I am trying to use regex to identify particular rows of a large pandas dataframe. Specifically, I intend to match the DOI of a paper to an xml ID that contains the DOI number.
# An example of the dataframe and a test doi:
ScID.xml journal year topic1
0 0009-3570(2017)050[0199:omfg]2.3.co.xml Journal_1 2017 0.000007
1 0001-3568(2001)750[0199:smdhmf]2.3.co.xml Journal_3 2001 0.000648
2 0002-3568(2004)450[0199:gissaf]2.3.co.xml Journal_1 2004 0.000003
3 0003-3568(2011)150[0299:easayy]2.3.co.xml Journal_1 2011 0.000003
# A dummy doi:
test_doi = '0002-3568(2004)450'
In this example case I would like to be able to return the index of the third row (2) by finding the partial match in the ScID.xml column. The DOI is not always at the beginning of the ScID.xml string.

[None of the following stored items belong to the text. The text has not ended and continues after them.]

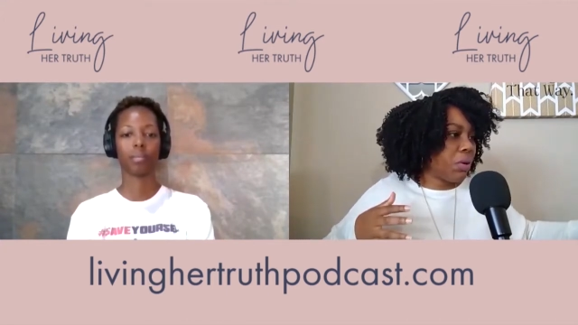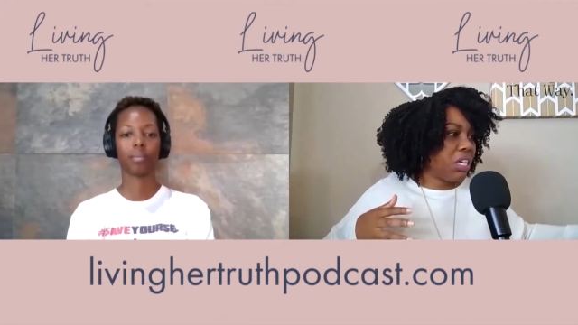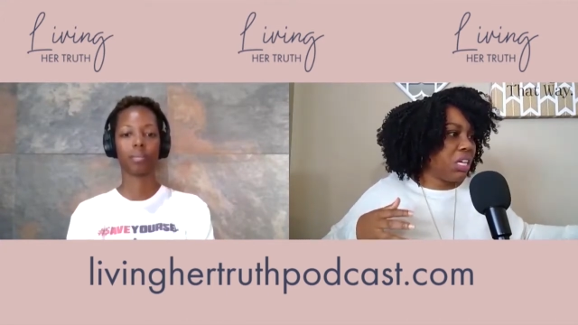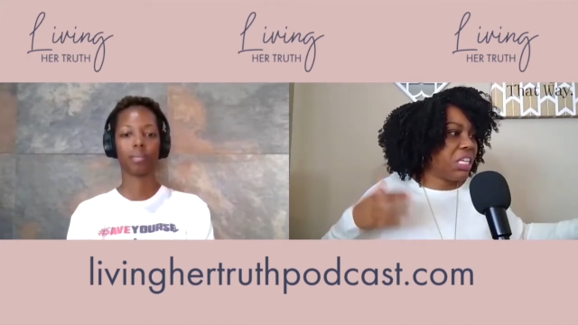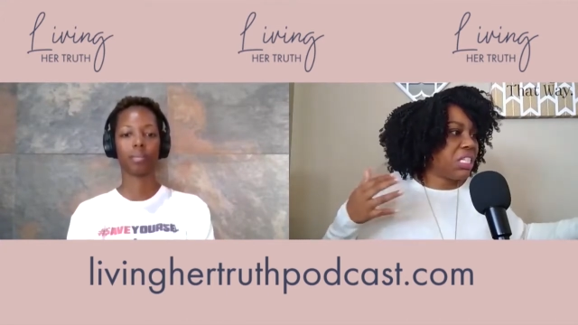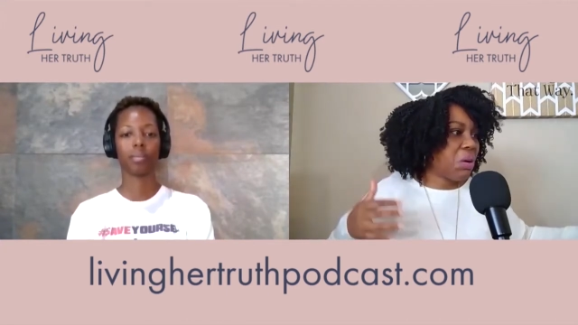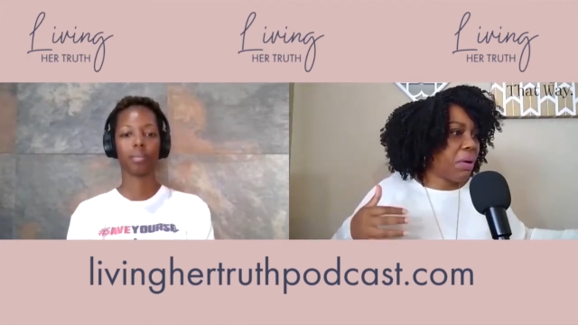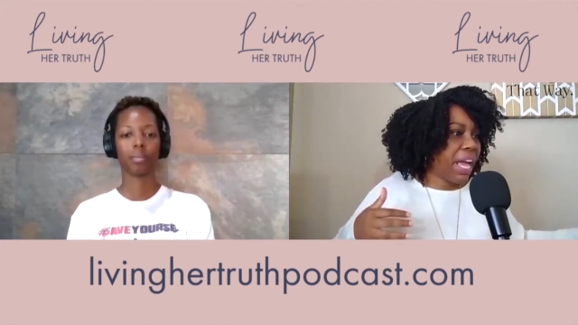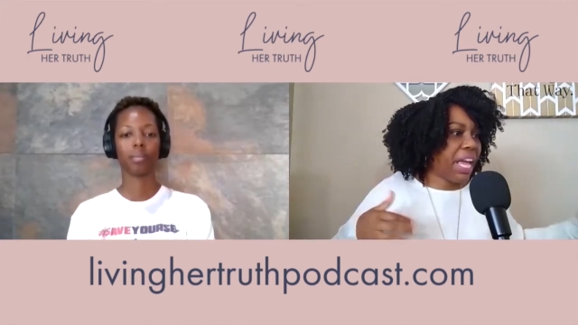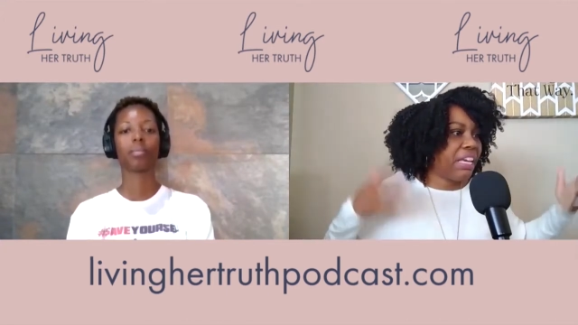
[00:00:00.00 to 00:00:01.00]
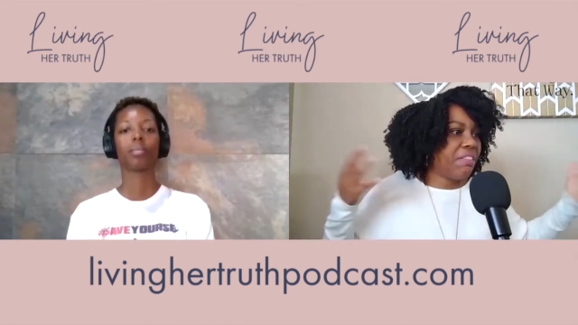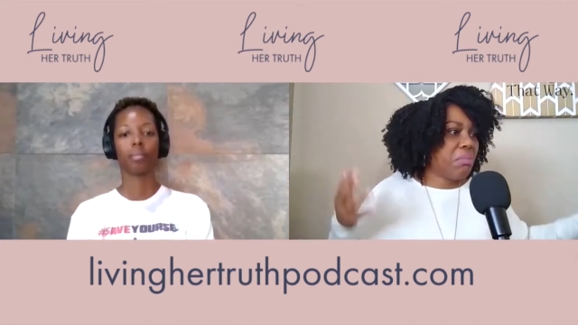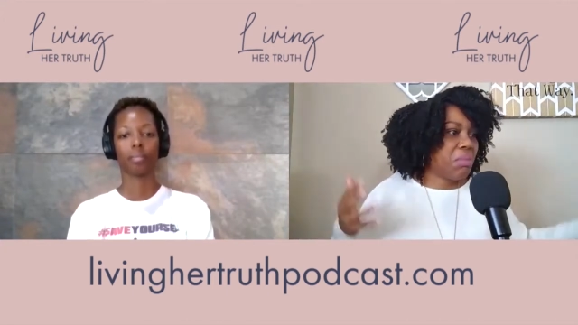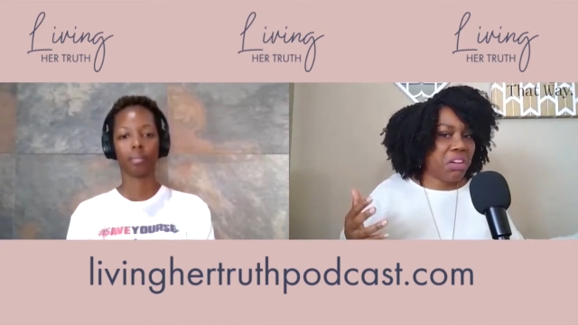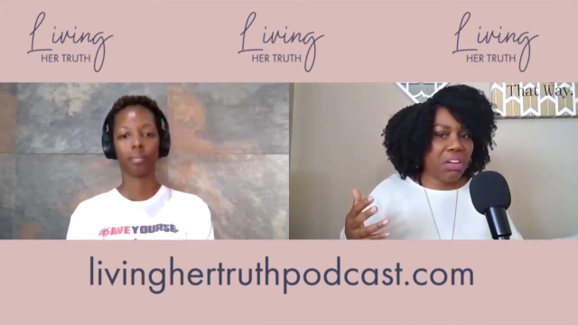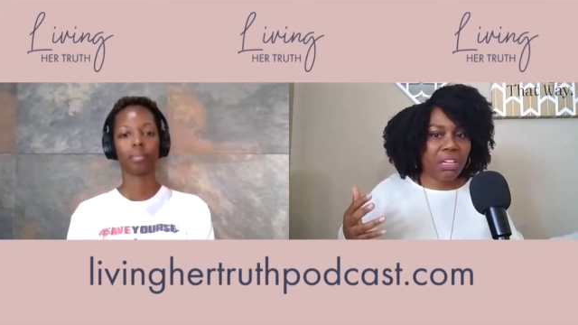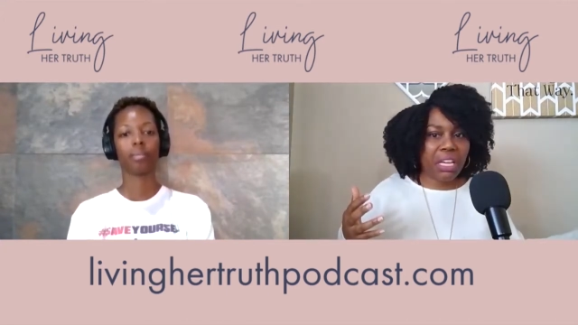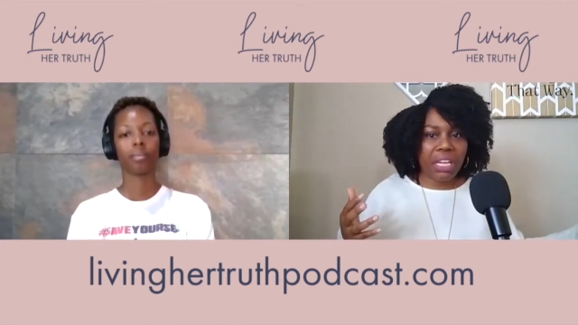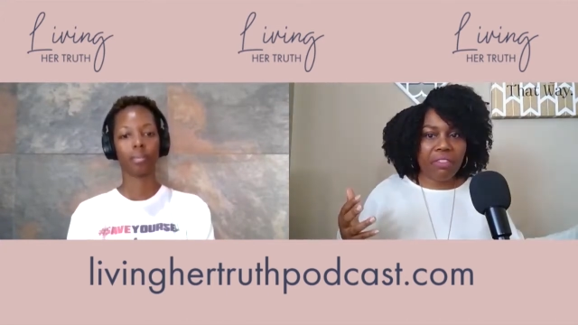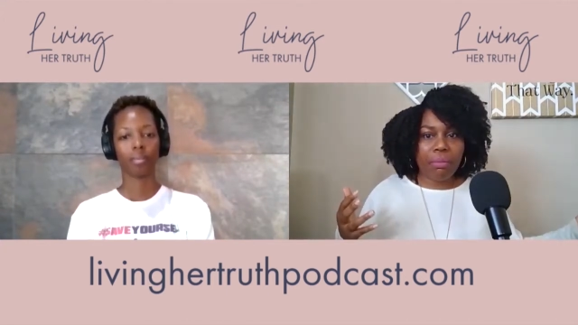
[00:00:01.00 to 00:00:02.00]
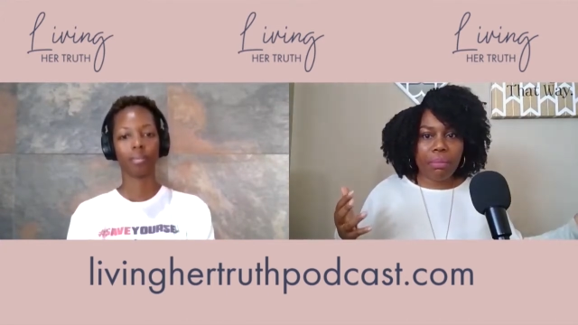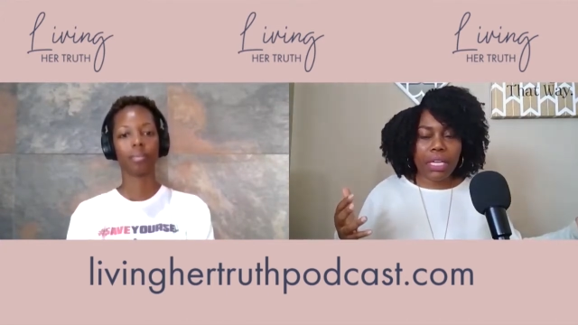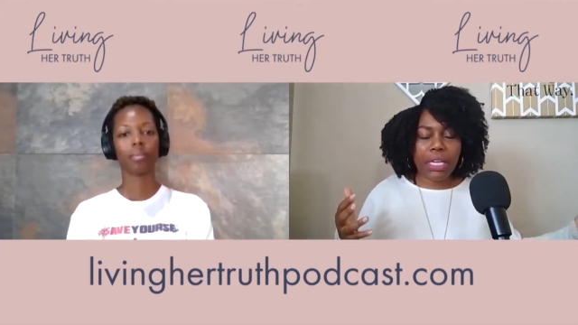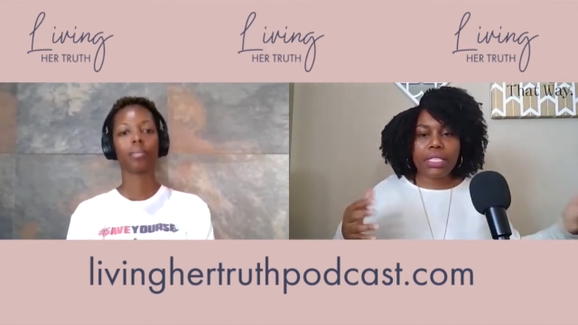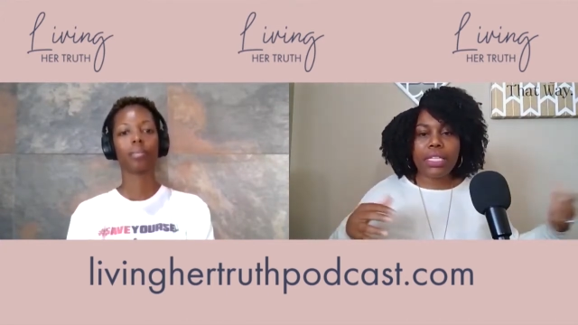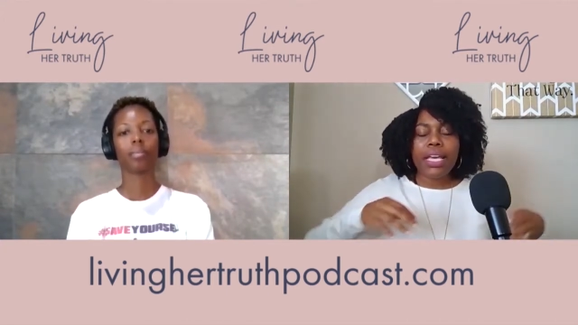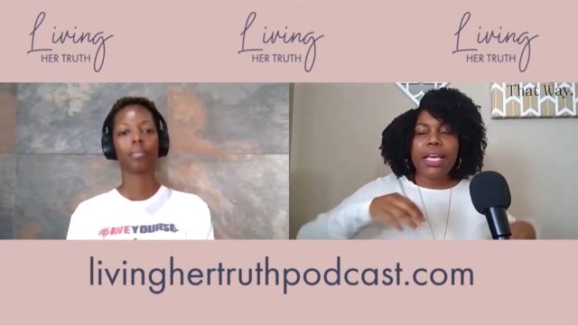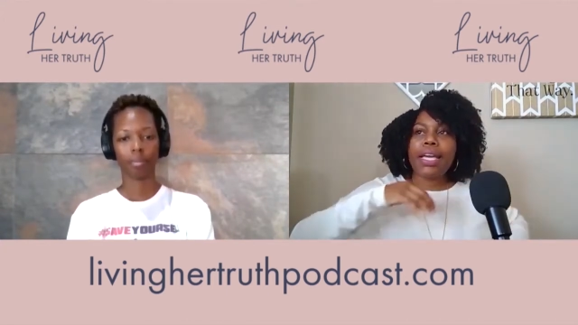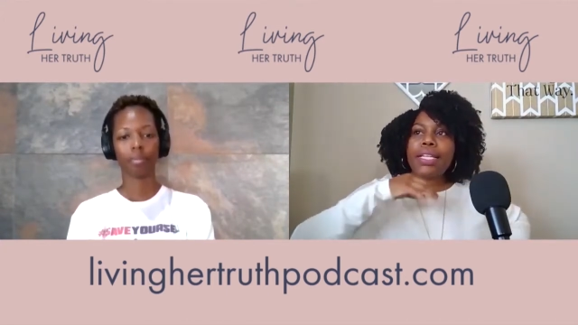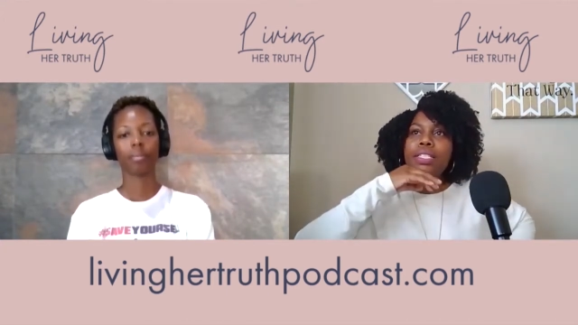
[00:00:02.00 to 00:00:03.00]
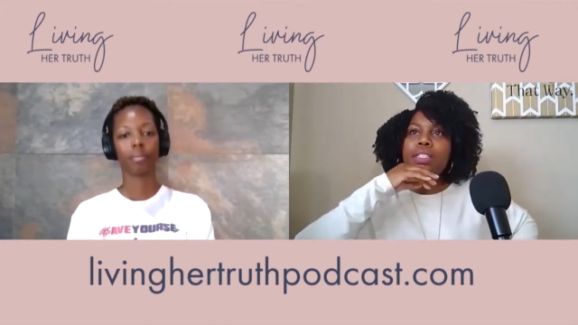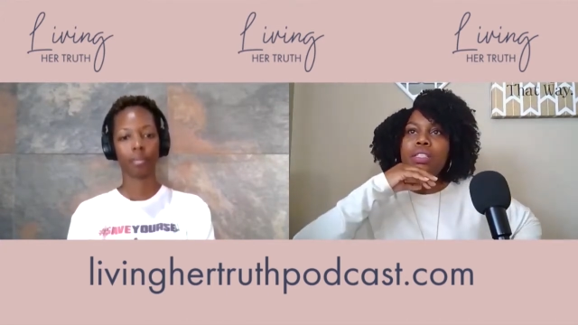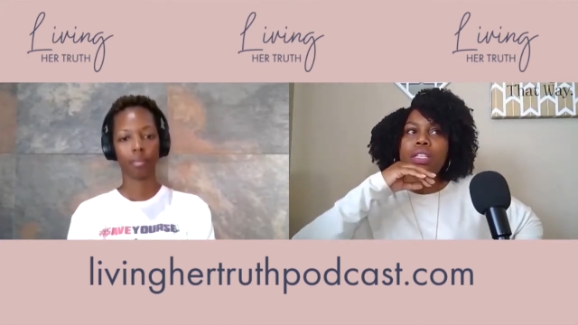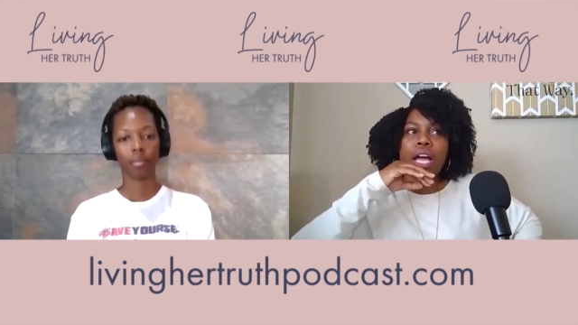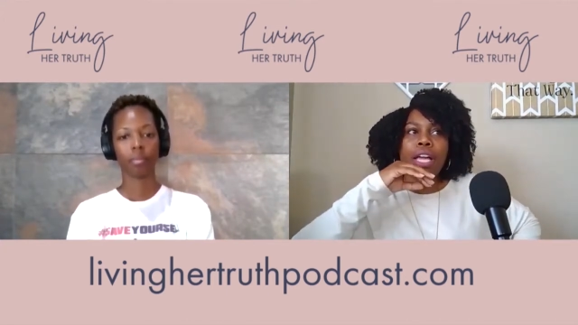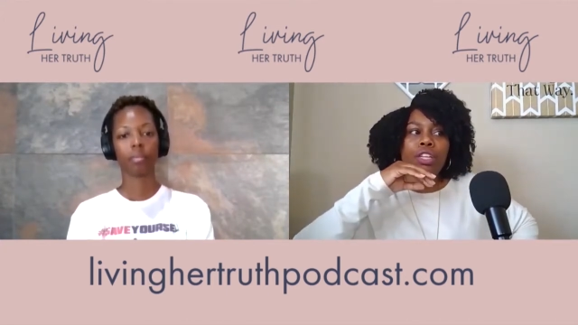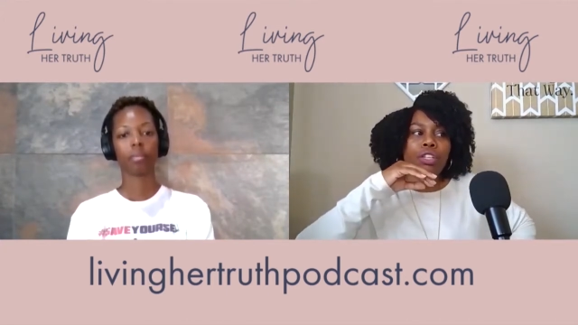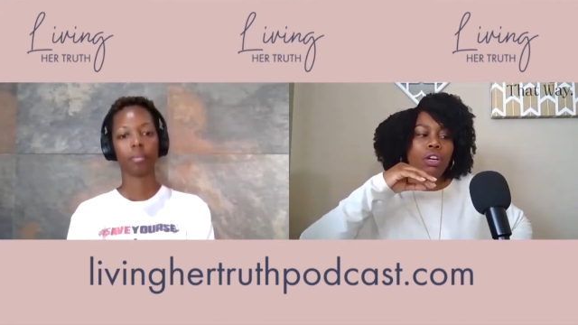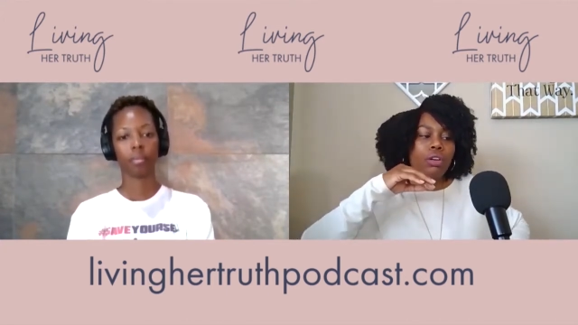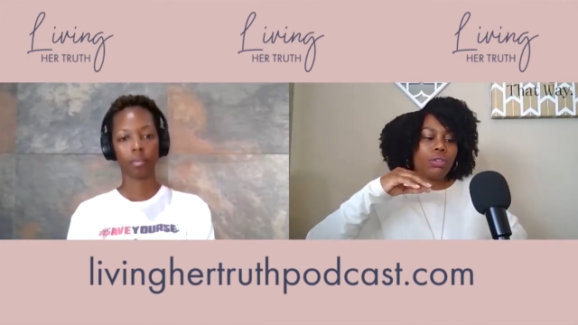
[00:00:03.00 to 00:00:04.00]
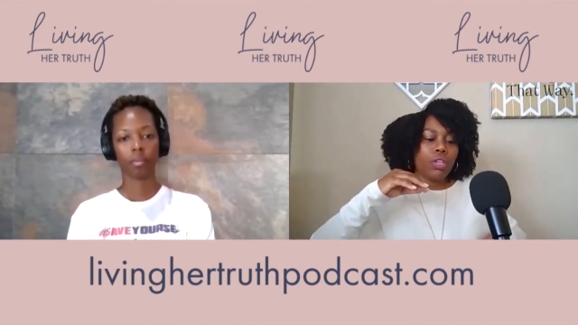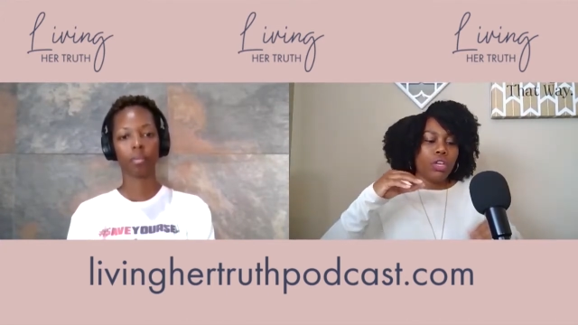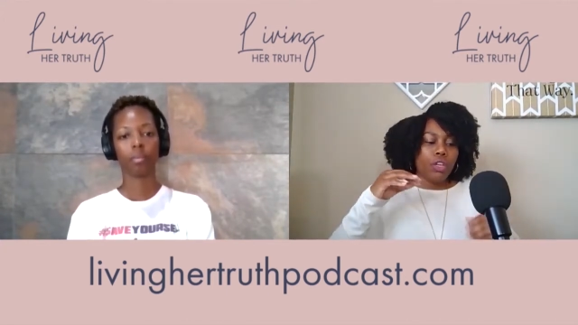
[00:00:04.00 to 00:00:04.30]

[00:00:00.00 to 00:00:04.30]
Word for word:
Speaker 1: hug it's okay give them a hug and give them a kiss and it's just like you know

I have searched this site and applied the methods described for similar scenarios.
Including:
df.iloc[:,0].apply(lambda x: x.contains(test_doi)).values.nonzero()
This returns:
AttributeError: 'str' object has no attribute 'contains'
and:
df.filter(regex=test_doi)
gives:
Empty DataFrame
Columns: []
Index: [0, 1, 2, 3, 4, 5, 6, 7, 8, 9, 10, 11, 12, 13, 14, 15, 16, 17, 18,
19, 20, 21, 22, 23, 24, 25, 26, 27, 28, 29, 30, 31, 32, 33, 34, 35, 36,
37, 38, 39, 40, 41, 42, 43, 44, 45, 46, 47, 48, 49, 50, 51, 52, 53, 54,
55, 56, 57, 58, 59, 60, 61, 62, 63, 64, 65, 66, 67, 68, 69, 70, 71, 72,
73, 74, 75, 76, 77, 78, 79, 80, 81, 82, 83, 84, 85, 86, 87, 88, 89, 90,
91, 92, 93, 94, 95, 96, 97, 98, 99, ...]
[287459 rows x 0 columns]
and finally:
df.loc[:, df.columns.to_series().str.contains(test_doi).tolist()]
which also returns the Empty DataFrame as above.
All help is appreciated. Thank you.
test_doi = '0002-3568\(2004\)450'. Also, see this link for the correct regex usage.